**Goal of the exercise**
Starting at the line containing "Silent video, 10 frames per second." and ending at the line containing "Lip reading: and", print every line of the material below exactly, both ends included, and stop there.
━━━━━ Supplied data
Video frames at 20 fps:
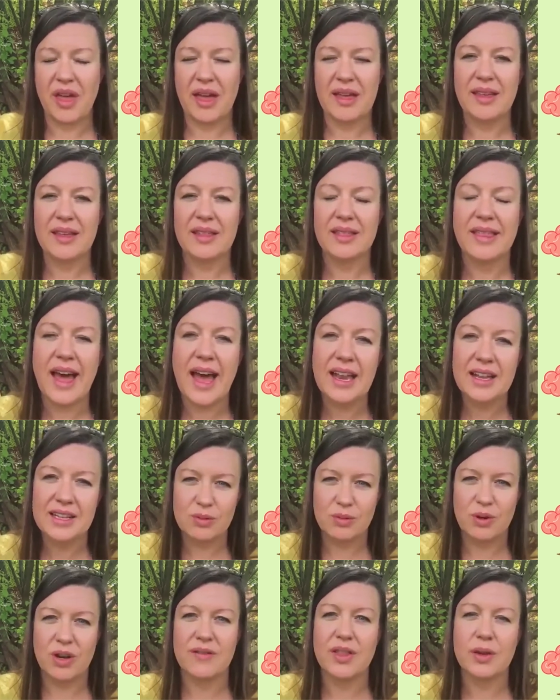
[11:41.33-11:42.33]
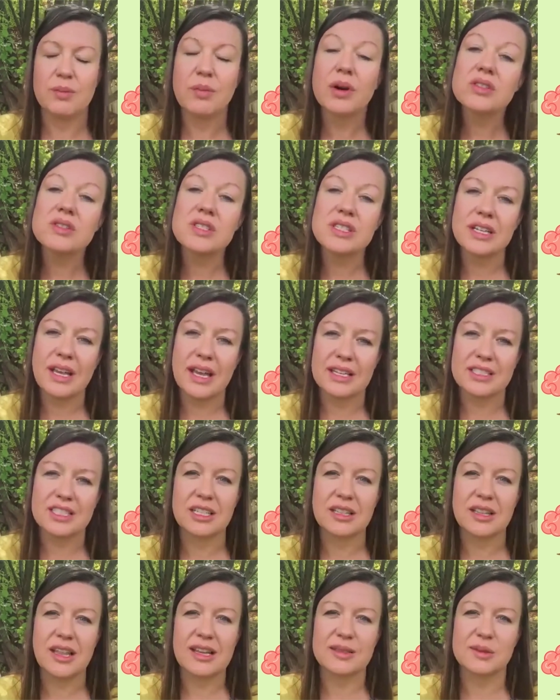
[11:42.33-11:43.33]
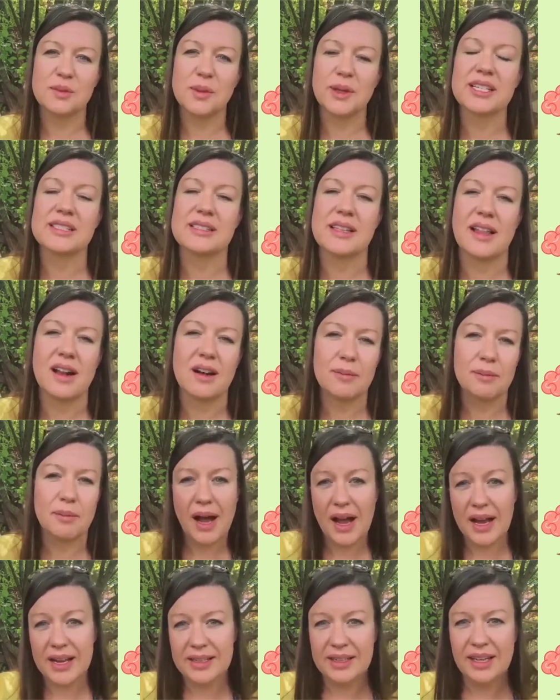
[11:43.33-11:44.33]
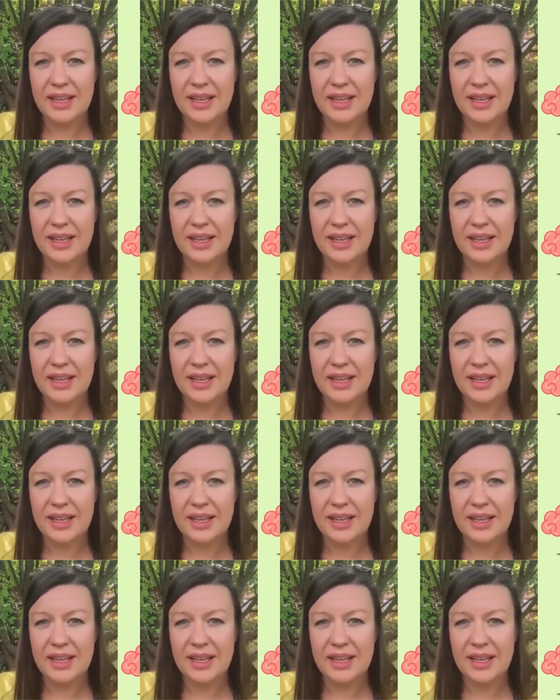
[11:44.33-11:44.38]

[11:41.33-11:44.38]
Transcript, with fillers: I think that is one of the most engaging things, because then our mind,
━━━━━━━━━━
━━━━━ Supplied data
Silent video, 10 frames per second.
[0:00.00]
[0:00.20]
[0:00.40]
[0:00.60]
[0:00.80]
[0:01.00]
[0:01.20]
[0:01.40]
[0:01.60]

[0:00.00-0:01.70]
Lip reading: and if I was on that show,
━━━━━━━━━━
**Answer section**
Silent video, 10 frames per second.
[0:00.00]
[0:00.20]
[0:00.40]
[0:00.60]
[0:00.80]
[0:01.00]
[0:01.20]
[0:01.40]
[0:01.60]

[0:00.00-0:01.70]
Lip reading: and if I was on that show,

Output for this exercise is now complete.